In testing, the model reportedly uncovered decades-old flaws missed by extensive human review and automated scans.
For security leaders, this marks a fundamental shift as AI lowers the barrier to discovering and exploiting vulnerabilities, compressing the timeline from discovery to attack from months to potentially minutes.
Because Project Glasswing is limited to select partners, Anthropic’s claims about Mythos Preview’s large-scale vulnerability discovery remain unverified by the broader security community.
Reducing Risk from AI-Powered Attacks
While the Anthropic claims cannot be verified, organizations can still take fundamental steps to securing their code.
- Integrate AI-assisted and DevSecOps tools, along with advanced fuzzing, to proactively detect vulnerabilities in code and dependencies.

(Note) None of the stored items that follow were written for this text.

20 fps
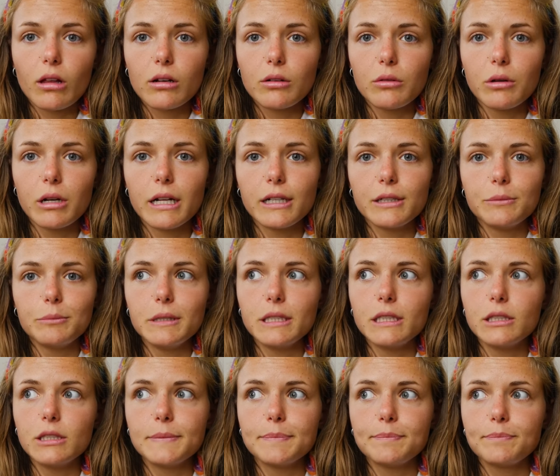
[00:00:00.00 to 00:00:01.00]
voilà
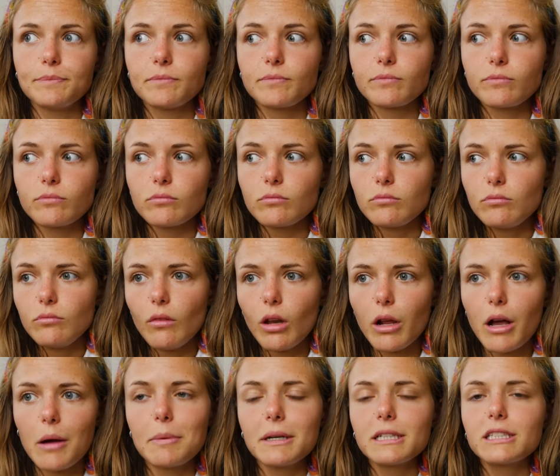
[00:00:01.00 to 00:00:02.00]
mais euh,
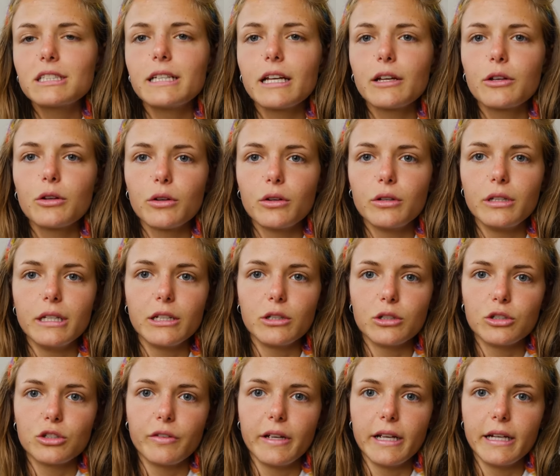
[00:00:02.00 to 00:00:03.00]
après je sais que dès que
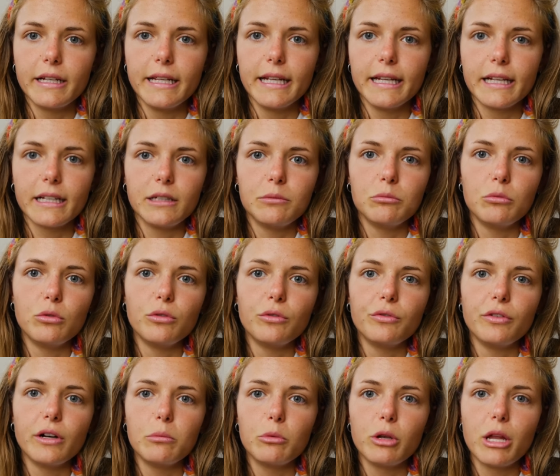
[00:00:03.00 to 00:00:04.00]
je vais être guérie, mon,
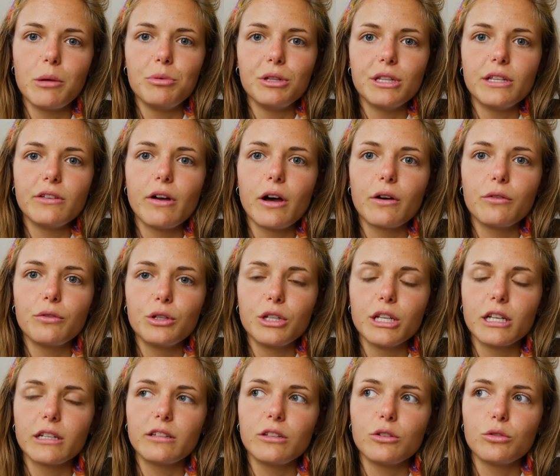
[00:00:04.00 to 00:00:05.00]
enfin, mon appétit va
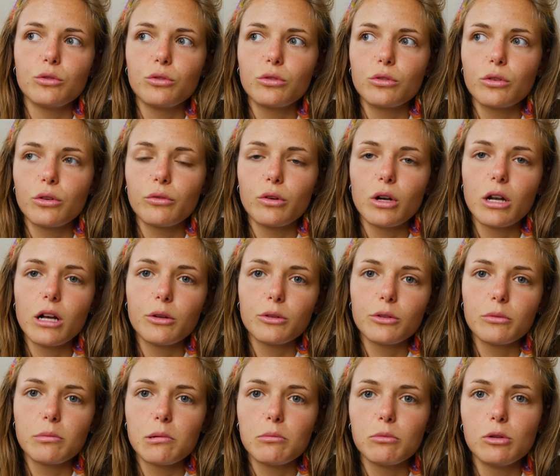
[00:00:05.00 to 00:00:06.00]
revenir. C'est juste que voilà en
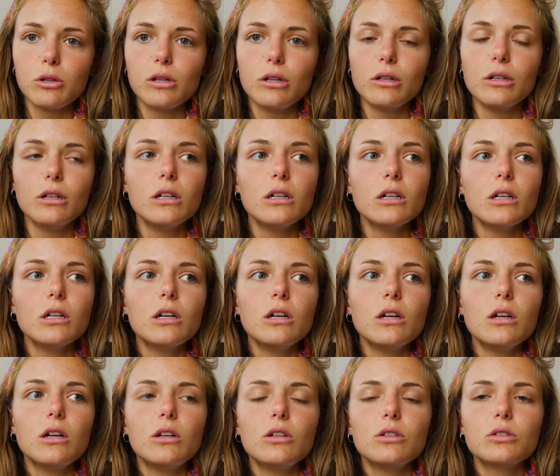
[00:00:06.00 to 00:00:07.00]
ce moment
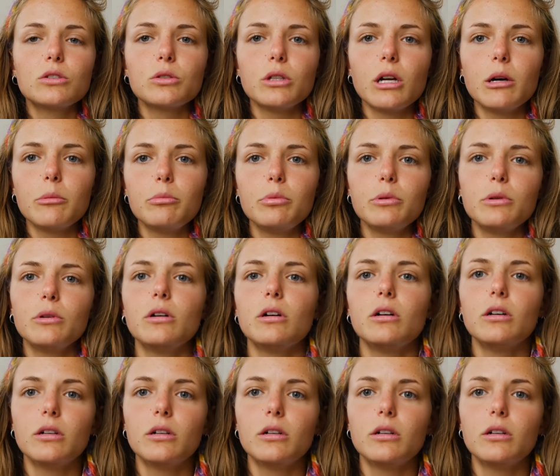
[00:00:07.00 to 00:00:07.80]
je suis un peu...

- Strengthen patch and vulnerability management programs to reduce time-to-remediation at scale.
- Enforce least privilege, segmentation, and privileged access management to limit the impact of exploitation.
- Secure the software supply chain with SBOMs, dependency scanning, and code integrity verification.
- Harden CI/CD pipelines and restrict access to repositories, APIs, and sensitive codebases.
- Monitor runtime activity and logs for anomalous behavior, rapid exploit attempts, and AI-driven attack patterns.
- Test incident response plans and use attack simulation tools with scenarios around code compromise and AI-powered attack scenarios.
Collectively, these steps help build resilience against AI-driven threats while minimizing overall blast radius.
AI Changes the Cybersecurity Playbook
Project Glasswing reflects a broader shift in cybersecurity, where AI is moving beyond productivity use cases to play a central role in both identifying and exploiting vulnerabilities.
As these capabilities advance, outcomes will increasingly depend on how effectively organizations integrate AI into their defensive strategies.
The initiative also reinforces the need for coordinated efforts across industry and government, as addressing the systemic risks introduced by AI-driven cyber capabilities requires shared visibility, standards, and collaboration.
As AI becomes more deeply embedded in both offensive and defensive security operations, the need for clear governance is becoming critical.